Trauma Services BC seeks to improve trauma care through provincial mortality review
Over 700,000 people suffer injuries in BC each year and around 1,100 of them die following hospitalization.
Trauma Services BC is launching a provincial system-wide mortality review process aimed at reducing preventable deaths by improving the processes of care for injured patients. This standardized provincial process supports better understanding of factors leading to death following injury. The initiative, which is being led by Trauma Services BC’s newly established Performance Improvement and Patient Safety (PIPS) committee, hopes to identify ways to reduce preventable death due to injury, and support existing local and regional quality improvement programs.
About Trauma Services BC
Trauma Services BC is a Provincial Health Services Authority (PHSA) program that’s responsible for ensuring the optimal performance of BC’s trauma system. It is committed to ensuring all British Columbians have access to a comprehensive, integrated and inclusive provincial trauma system that provides efficient, high-quality care and actively supports effective injury prevention.

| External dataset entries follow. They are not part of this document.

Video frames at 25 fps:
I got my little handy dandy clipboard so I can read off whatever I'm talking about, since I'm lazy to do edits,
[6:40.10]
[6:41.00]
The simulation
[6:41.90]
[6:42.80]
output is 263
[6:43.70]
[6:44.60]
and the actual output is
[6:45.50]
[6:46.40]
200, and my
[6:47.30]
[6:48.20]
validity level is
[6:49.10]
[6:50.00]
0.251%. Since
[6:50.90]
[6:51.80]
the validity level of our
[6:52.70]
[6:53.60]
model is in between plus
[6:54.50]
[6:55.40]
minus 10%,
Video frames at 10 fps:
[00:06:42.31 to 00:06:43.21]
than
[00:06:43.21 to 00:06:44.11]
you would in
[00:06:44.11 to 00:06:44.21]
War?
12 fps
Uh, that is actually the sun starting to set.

“Our vision at Trauma Services BC is that British Columbia achieve the lowest burden of injury anywhere in North America,” says Dr. David Evans, medical director for Trauma Services BC and a trauma surgeon at Vancouver General Hospital. “One of the ways we hope to do that is by taking a much closer look at how, where, when and why people die after injury.”
Over the past year, to strengthen the information available to drive system-wide improvement, Trauma Services BC has secured information sharing agreements, linked the BC Trauma Registry to external databases, and refined the quality and efficiency of data collection across sites. Dr. Evans adds, “Through all of this, we hope to identify ways to provide better care to injured patients and, even more importantly, identify opportunities to prevent injury-related death in the first place.”
New centralized, electronic platform
Trauma Services BC collaborated with the BC Patient Safety & Learning System (BCPSLS) to develop a secure, centralized, electronic platform to support its provincial quality improvement program. Information about patients admitted to hospital for injury can now, for the first time, be stored and confidentially shared at the provincial level between the health authorities and BC Emergency Health Services who work together to review these cases. Learning can then be circulated broadly.
Expected outcomes from review
In addition to reviewing annual mortality rates produced by the BC trauma information management system, the PIPS committee will examine select cases from the regional trauma programs to look for opportunities to improve care. The committee will evaluate these cases along with the conclusions of local mortality review committees to support system-wide learning. It’s expected provincial standards, protocols and guidelines for trauma care will evolve from this work.
Having a provincial framework to provide a quality-focused look at injury resulting in hospital death is a BC innovation. It is expected that quality improvement will be streamlined across trauma programs, and that opportunities for improvement will be shared among trauma care providers and managers across the province.